[Data excerpts]
::::::::::
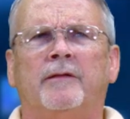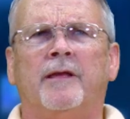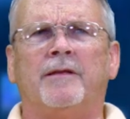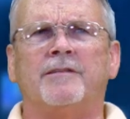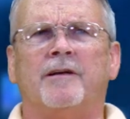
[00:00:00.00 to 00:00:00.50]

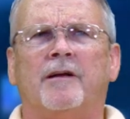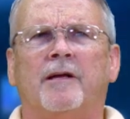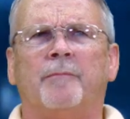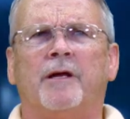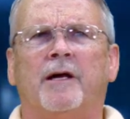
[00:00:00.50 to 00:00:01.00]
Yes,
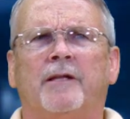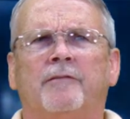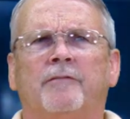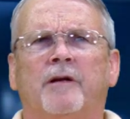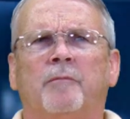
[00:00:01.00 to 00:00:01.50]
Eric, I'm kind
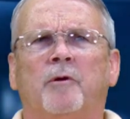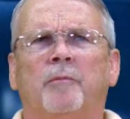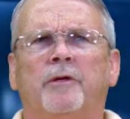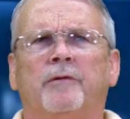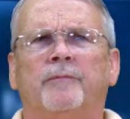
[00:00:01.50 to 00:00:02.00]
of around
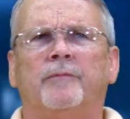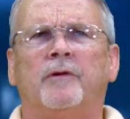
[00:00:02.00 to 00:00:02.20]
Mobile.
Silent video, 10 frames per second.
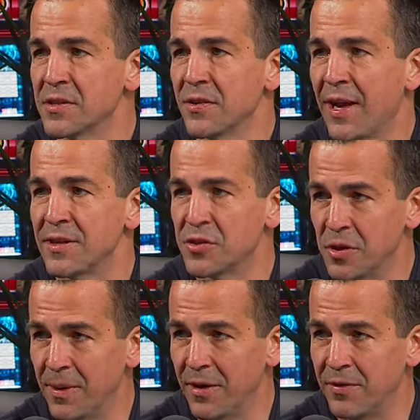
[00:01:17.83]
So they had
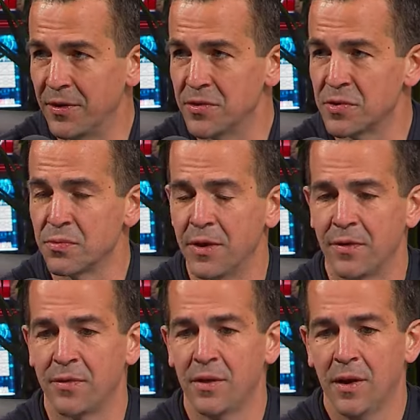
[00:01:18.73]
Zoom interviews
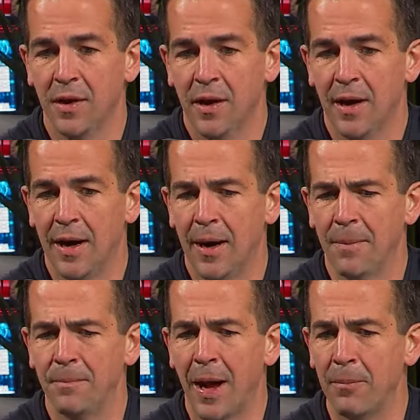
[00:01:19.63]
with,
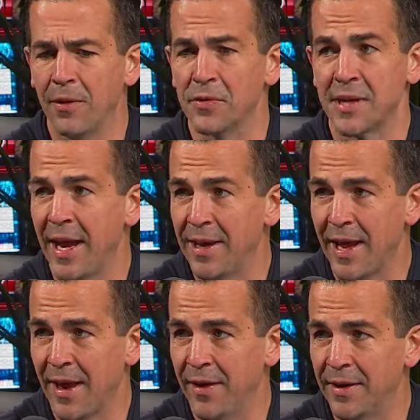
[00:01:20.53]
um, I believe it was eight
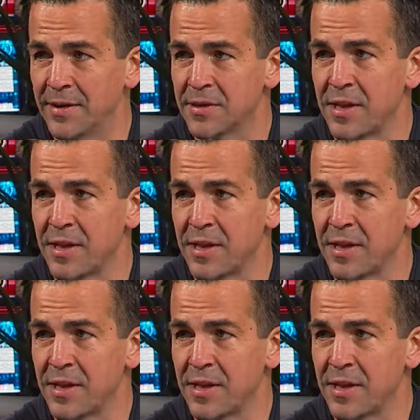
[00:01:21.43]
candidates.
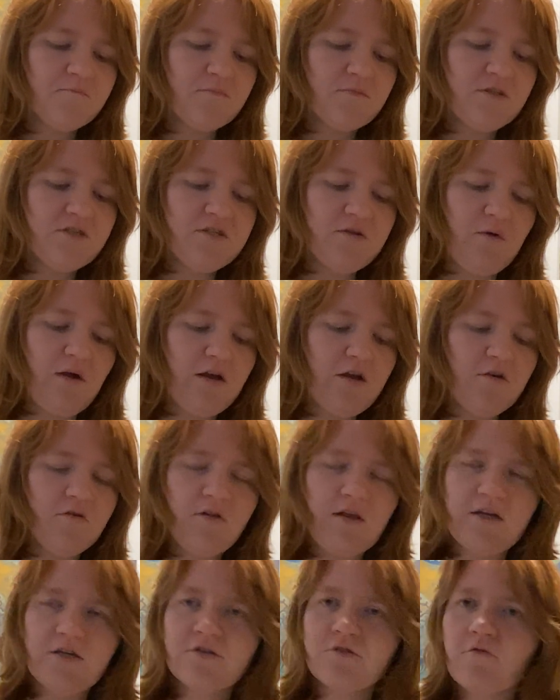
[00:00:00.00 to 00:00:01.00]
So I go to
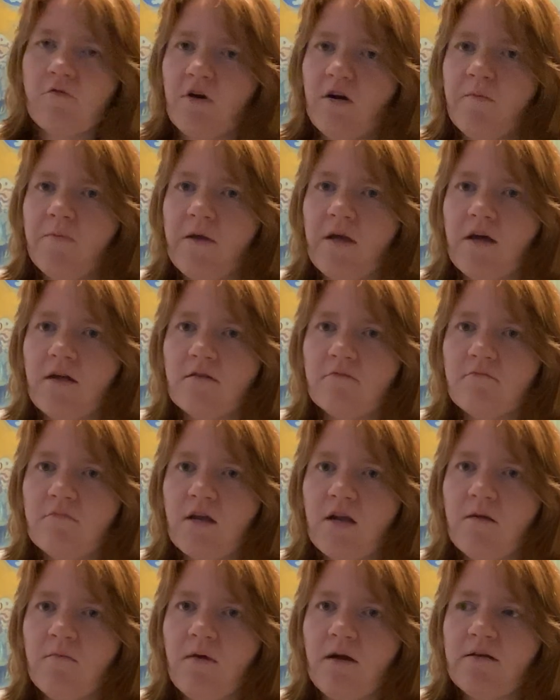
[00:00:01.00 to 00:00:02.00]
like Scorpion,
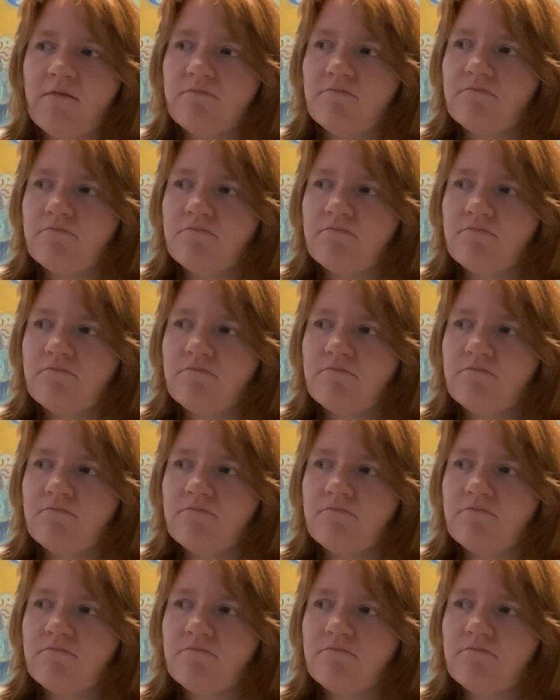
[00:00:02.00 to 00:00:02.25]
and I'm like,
::::::::::
REQUIREMENT: The answer must match the entries above line for line, with the pictures dropped.

TASK SOLUTION:
[00:00:00.00 to 00:00:00.50]

[00:00:00.50 to 00:00:01.00]
Yes,
[00:00:01.00 to 00:00:01.50]
Eric, I'm kind
[00:00:01.50 to 00:00:02.00]
of around
[00:00:02.00 to 00:00:02.20]
Mobile.
Silent video, 10 frames per second.
[00:01:17.83]
So they had
[00:01:18.73]
Zoom interviews
[00:01:19.63]
with,
[00:01:20.53]
um, I believe it was eight
[00:01:21.43]
candidates.
[00:00:00.00 to 00:00:01.00]
So I go to
[00:00:01.00 to 00:00:02.00]
like Scorpion,
[00:00:02.00 to 00:00:02.25]
and I'm like,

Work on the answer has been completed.